As far as I can tell, absolutely critical details of the merit-based immigration “point system” have not yet been set. In particular, we need to know if there is going to be a “pass mark,” a minimum grade under the point system that must be attained before an applicant can immigrate. We also need to know if the “pass mark” will “float” based on the scores of applicants.

These seemingly abstruse questions are actually of huge importance. A low pass mark could effectively obviate the purpose of the shift from family reunification to a merit system, allowing the same people who would have gotten in under family unification to come in under “merit.” In other words, a low “pass mark” could turn the so-called shift to a merit system into pure window dressing. On the other hand, if the pass mark “floats” based on applicant quality, low skilled immigrants with little education and poor English skills would get a substantially reduced share of visas.

Seemingly small details in how this and other matters are resolved can have big implications. But as far as I can tell, we still know nothing about a possible pass mark, floating, or related issues. In a sense, the whole question is silly, since the family reunification policy supposedly being replaced by a merit system is actually going to be accelerated for eight years, by which time a merit system will likely have been gutted.
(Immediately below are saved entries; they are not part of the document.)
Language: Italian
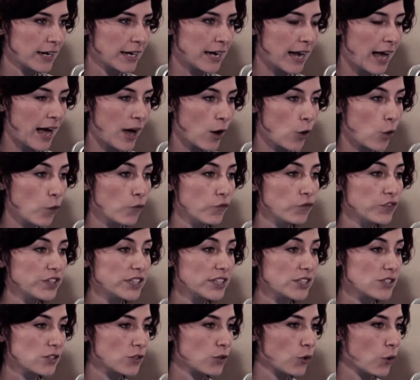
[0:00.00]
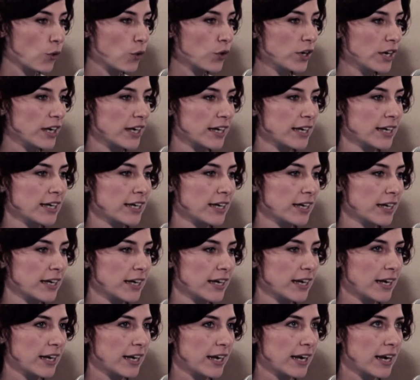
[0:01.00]
la convinzione
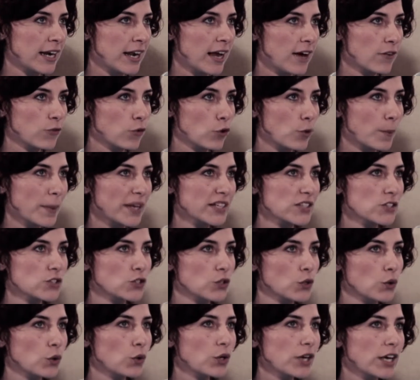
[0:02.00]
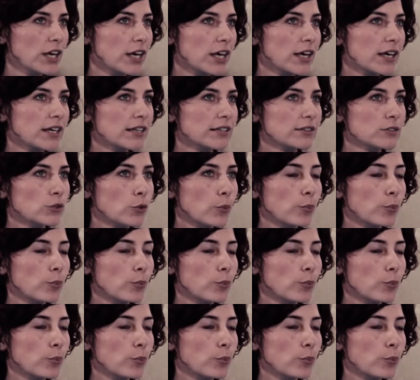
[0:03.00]
che la formazione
The Heritage Foundation lists the top 10 ways the Bush-Kennedy amnesty undermines the rule of law.

***

Numbers USA notes these amendments to be offered in an attempt to salvage the unsalvageable:

* Sen. Jeff Bingaman (D-N.M.) – reduces the annual importation of workers under the bill’s guestworker programs to 200,000 workers per year;

* Sens. Robert Menendez (D-N.J.) and Chuck Hagel (R-Neb.) – changes the cut-off date for reducing the “backlog” of family-sponsored immigration applicants from May 1, 2005, to January 1, 2007, and adds 110,000 green cards a year for adult children and sibling backlog reduction;

* Sen. John Cornyn (R-Tex.) – imposes a surcharge on illegal aliens granted amnesty to help states pay for the medical and educational services such immigrants would claim;

* Sen. Cornyn – allows Federal law enforcement agents to use information from visa applications to investigate allegations of fraud in the “legalization” process;

* Sen. Ben Nelson (D-Neb.) – shores up the “trigger” provision to ensure that a crackdown on the border succeeds before additional job programs are extended to illegal workers and future immigrants;

* Sen. Kay Bailey Hutchison (R-Tex.) – requires illegal aliens to return to their home country to apply for amnesty; and

* Sen. Menendez – adds an additional 800,000 family reunification green cards for applicants who applied between May 2005 and January 2007 (this is in addition to the 567,000 already added under the bill).